[Stored data]
┌──

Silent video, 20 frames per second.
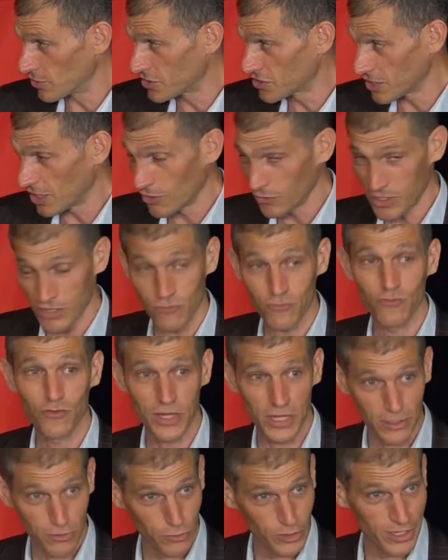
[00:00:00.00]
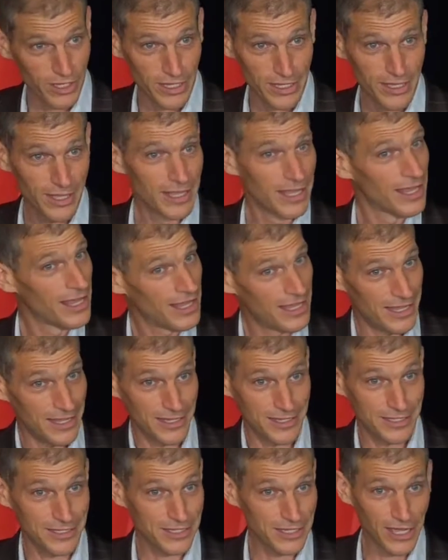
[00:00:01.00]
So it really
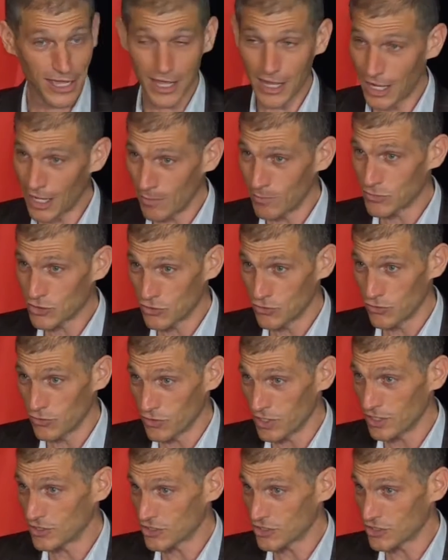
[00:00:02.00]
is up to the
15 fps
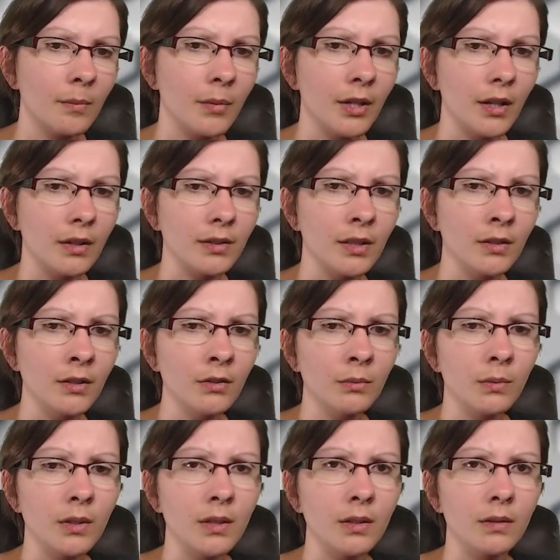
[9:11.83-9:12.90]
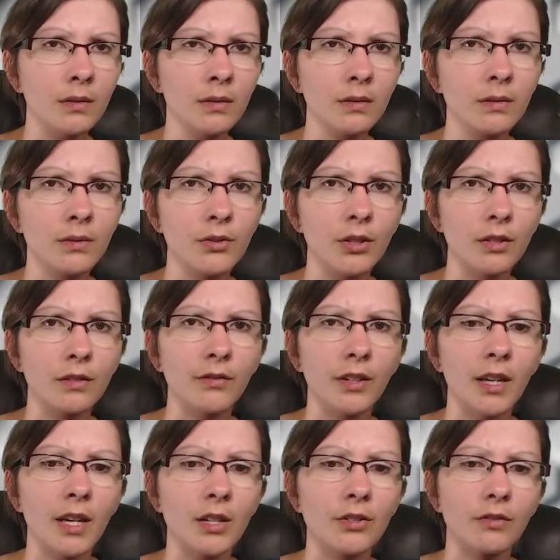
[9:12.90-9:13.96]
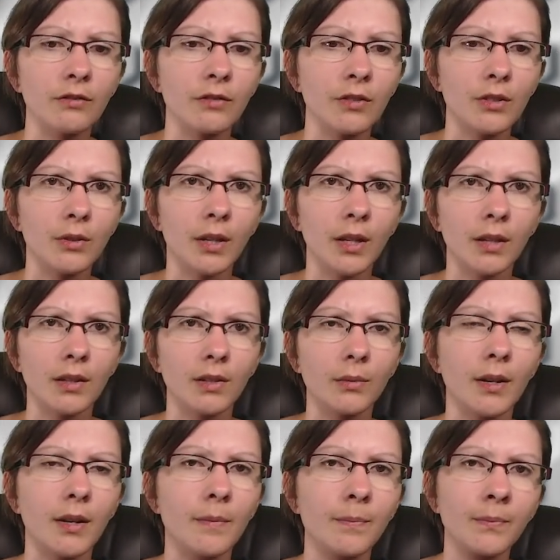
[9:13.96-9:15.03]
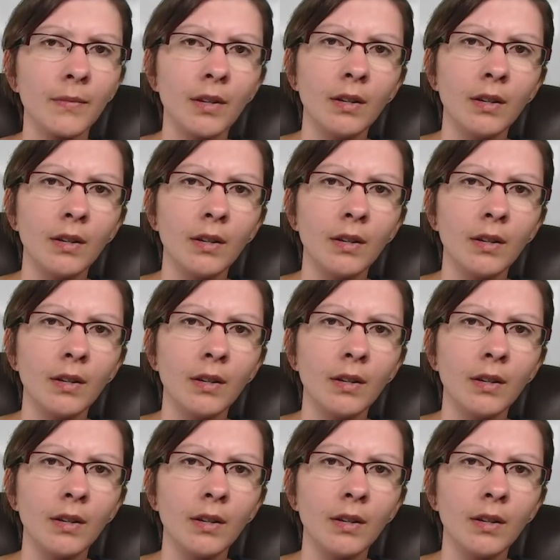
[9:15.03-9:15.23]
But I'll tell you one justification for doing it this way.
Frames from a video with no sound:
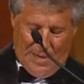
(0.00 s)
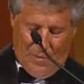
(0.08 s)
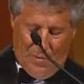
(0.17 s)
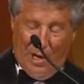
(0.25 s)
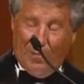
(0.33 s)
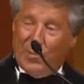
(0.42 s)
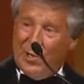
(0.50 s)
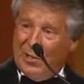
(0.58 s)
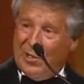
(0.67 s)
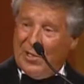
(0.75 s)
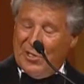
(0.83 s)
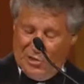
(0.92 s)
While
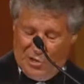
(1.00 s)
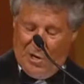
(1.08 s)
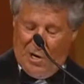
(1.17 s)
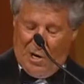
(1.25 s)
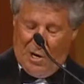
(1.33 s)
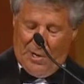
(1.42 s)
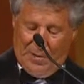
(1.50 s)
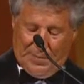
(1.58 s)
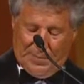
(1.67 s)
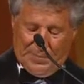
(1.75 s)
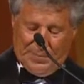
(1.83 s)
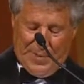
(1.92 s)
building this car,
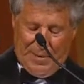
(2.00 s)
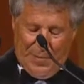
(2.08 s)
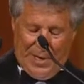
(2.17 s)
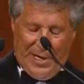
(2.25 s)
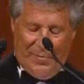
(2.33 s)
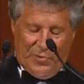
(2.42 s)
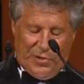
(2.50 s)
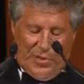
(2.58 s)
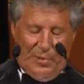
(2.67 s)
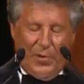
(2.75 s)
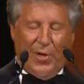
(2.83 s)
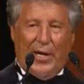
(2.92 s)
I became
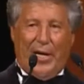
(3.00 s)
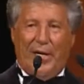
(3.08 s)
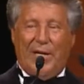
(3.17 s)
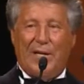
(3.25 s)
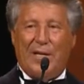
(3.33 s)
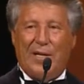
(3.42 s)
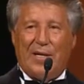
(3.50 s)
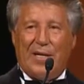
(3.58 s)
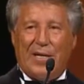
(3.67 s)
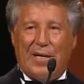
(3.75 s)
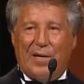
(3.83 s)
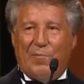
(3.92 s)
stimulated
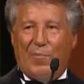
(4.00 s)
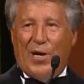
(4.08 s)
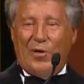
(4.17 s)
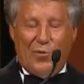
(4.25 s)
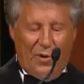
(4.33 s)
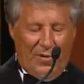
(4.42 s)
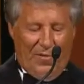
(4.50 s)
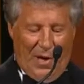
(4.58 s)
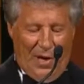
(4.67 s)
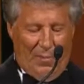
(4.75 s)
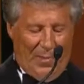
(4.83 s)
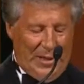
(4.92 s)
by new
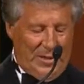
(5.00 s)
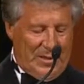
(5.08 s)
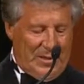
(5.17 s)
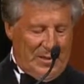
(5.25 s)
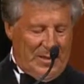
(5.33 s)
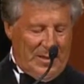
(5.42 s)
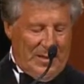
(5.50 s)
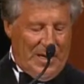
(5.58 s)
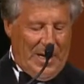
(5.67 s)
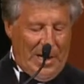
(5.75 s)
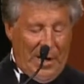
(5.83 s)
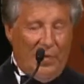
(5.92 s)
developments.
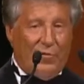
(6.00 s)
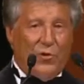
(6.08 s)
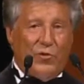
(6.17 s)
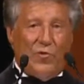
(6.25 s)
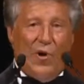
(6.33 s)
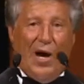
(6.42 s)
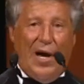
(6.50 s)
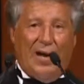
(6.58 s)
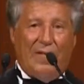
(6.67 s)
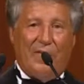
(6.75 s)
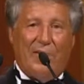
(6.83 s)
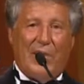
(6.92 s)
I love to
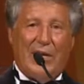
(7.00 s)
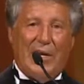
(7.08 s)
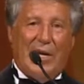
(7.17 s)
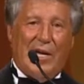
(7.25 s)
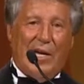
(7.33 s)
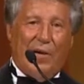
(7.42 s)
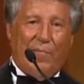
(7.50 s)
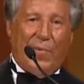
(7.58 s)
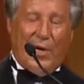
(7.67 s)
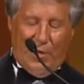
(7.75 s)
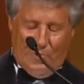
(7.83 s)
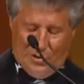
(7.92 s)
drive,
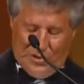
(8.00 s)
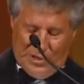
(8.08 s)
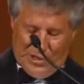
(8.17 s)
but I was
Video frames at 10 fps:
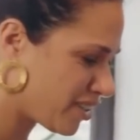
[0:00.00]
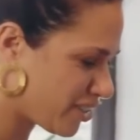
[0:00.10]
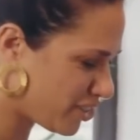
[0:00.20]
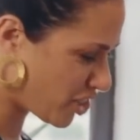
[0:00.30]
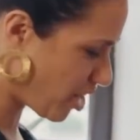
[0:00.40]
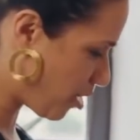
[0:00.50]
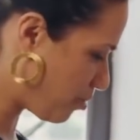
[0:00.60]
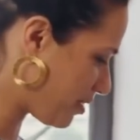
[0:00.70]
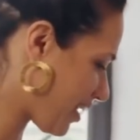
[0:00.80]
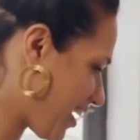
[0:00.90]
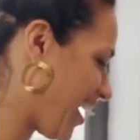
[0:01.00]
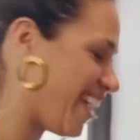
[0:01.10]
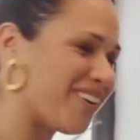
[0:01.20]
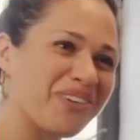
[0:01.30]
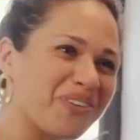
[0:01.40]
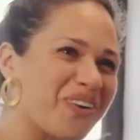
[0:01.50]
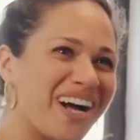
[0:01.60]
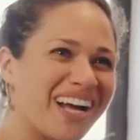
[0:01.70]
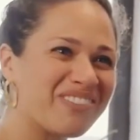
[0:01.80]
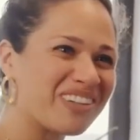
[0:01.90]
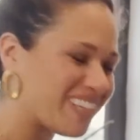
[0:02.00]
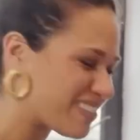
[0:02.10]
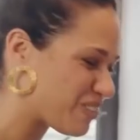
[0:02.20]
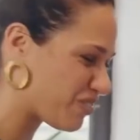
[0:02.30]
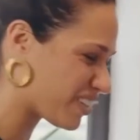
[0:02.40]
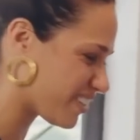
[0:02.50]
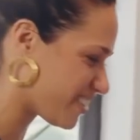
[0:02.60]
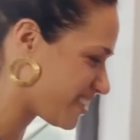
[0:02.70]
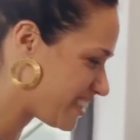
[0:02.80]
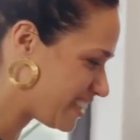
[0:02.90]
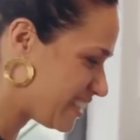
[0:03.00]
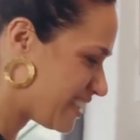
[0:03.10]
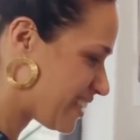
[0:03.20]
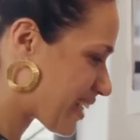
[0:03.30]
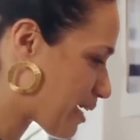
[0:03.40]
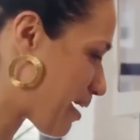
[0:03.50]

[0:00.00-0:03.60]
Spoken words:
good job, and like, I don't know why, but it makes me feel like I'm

└──

§ **WHAT YOU ARE ASKED TO DO**:
Strip out the images, then output the records above word for word.

§ **SOLUTION TO THE PROBLEM**:
Silent video, 20 frames per second.
[00:00:00.00]
[00:00:01.00]
So it really
[00:00:02.00]
is up to the
15 fps
[9:11.83-9:12.90]
[9:12.90-9:13.96]
[9:13.96-9:15.03]
[9:15.03-9:15.23]
But I'll tell you one justification for doing it this way.
Frames from a video with no sound:
(0.00 s)
(0.08 s)
(0.17 s)
(0.25 s)
(0.33 s)
(0.42 s)
(0.50 s)
(0.58 s)
(0.67 s)
(0.75 s)
(0.83 s)
(0.92 s)
While
(1.00 s)
(1.08 s)
(1.17 s)
(1.25 s)
(1.33 s)
(1.42 s)
(1.50 s)
(1.58 s)
(1.67 s)
(1.75 s)
(1.83 s)
(1.92 s)
building this car,
(2.00 s)
(2.08 s)
(2.17 s)
(2.25 s)
(2.33 s)
(2.42 s)
(2.50 s)
(2.58 s)
(2.67 s)
(2.75 s)
(2.83 s)
(2.92 s)
I became
(3.00 s)
(3.08 s)
(3.17 s)
(3.25 s)
(3.33 s)
(3.42 s)
(3.50 s)
(3.58 s)
(3.67 s)
(3.75 s)
(3.83 s)
(3.92 s)
stimulated
(4.00 s)
(4.08 s)
(4.17 s)
(4.25 s)
(4.33 s)
(4.42 s)
(4.50 s)
(4.58 s)
(4.67 s)
(4.75 s)
(4.83 s)
(4.92 s)
by new
(5.00 s)
(5.08 s)
(5.17 s)
(5.25 s)
(5.33 s)
(5.42 s)
(5.50 s)
(5.58 s)
(5.67 s)
(5.75 s)
(5.83 s)
(5.92 s)
developments.
(6.00 s)
(6.08 s)
(6.17 s)
(6.25 s)
(6.33 s)
(6.42 s)
(6.50 s)
(6.58 s)
(6.67 s)
(6.75 s)
(6.83 s)
(6.92 s)
I love to
(7.00 s)
(7.08 s)
(7.17 s)
(7.25 s)
(7.33 s)
(7.42 s)
(7.50 s)
(7.58 s)
(7.67 s)
(7.75 s)
(7.83 s)
(7.92 s)
drive,
(8.00 s)
(8.08 s)
(8.17 s)
but I was
Video frames at 10 fps:
[0:00.00]
[0:00.10]
[0:00.20]
[0:00.30]
[0:00.40]
[0:00.50]
[0:00.60]
[0:00.70]
[0:00.80]
[0:00.90]
[0:01.00]
[0:01.10]
[0:01.20]
[0:01.30]
[0:01.40]
[0:01.50]
[0:01.60]
[0:01.70]
[0:01.80]
[0:01.90]
[0:02.00]
[0:02.10]
[0:02.20]
[0:02.30]
[0:02.40]
[0:02.50]
[0:02.60]
[0:02.70]
[0:02.80]
[0:02.90]
[0:03.00]
[0:03.10]
[0:03.20]
[0:03.30]
[0:03.40]
[0:03.50]

[0:00.00-0:03.60]
Spoken words:
good job, and like, I don't know why, but it makes me feel like I'm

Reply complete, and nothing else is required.